#### [YOUR OBJECTIVE]
Give back exactly the stretch of data below from the line holding "Frames from a" through the line holding "Word for word: and", both ends included, and leave the remaining lines out.

#### [INFORMATION GIVEN]
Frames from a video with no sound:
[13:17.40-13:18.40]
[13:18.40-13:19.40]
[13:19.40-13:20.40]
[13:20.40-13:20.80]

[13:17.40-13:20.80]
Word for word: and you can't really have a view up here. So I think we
...
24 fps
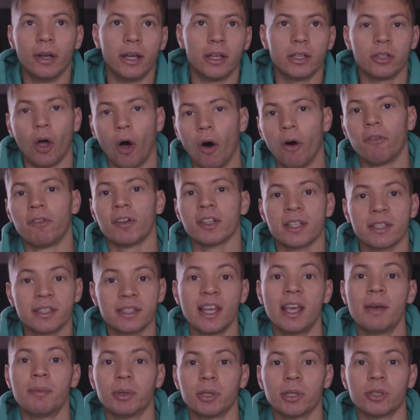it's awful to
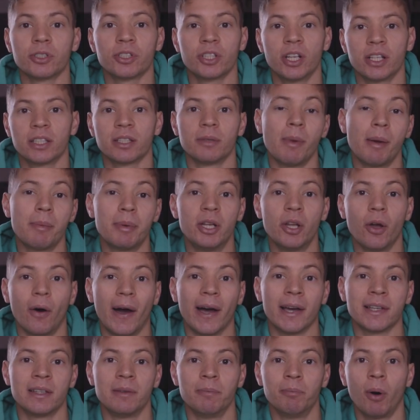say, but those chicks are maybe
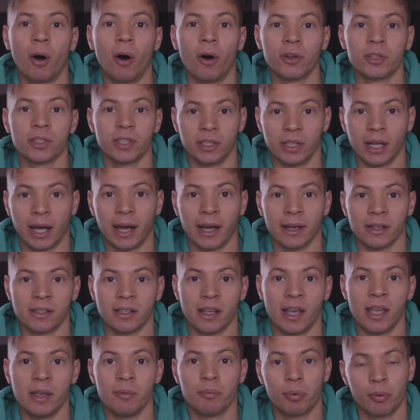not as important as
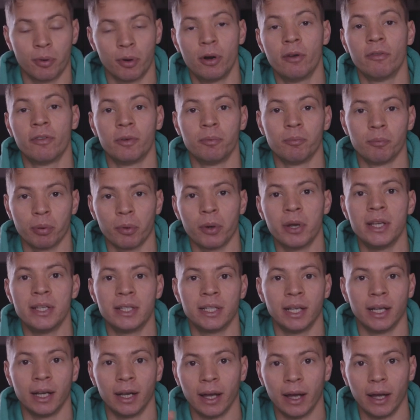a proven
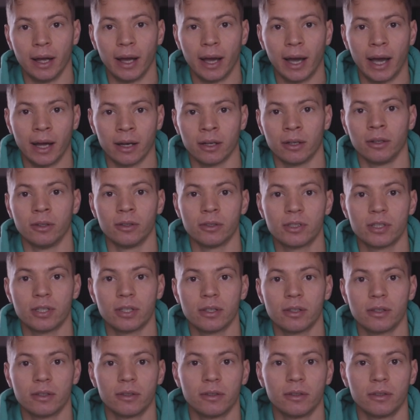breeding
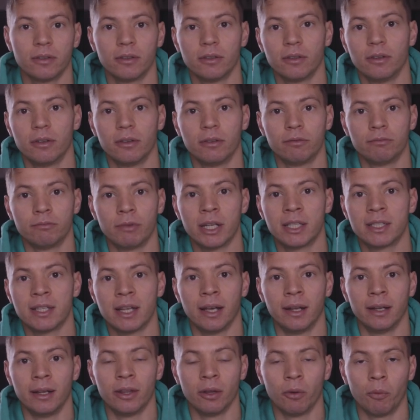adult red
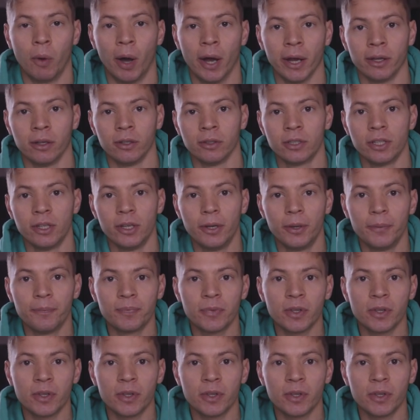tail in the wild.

#### [ANSWER TO THIS PROBLEM]
Frames from a video with no sound:
[13:17.40-13:18.40]
[13:18.40-13:19.40]
[13:19.40-13:20.40]
[13:20.40-13:20.80]

[13:17.40-13:20.80]
Word for word: and you can't really have a view up here. So I think we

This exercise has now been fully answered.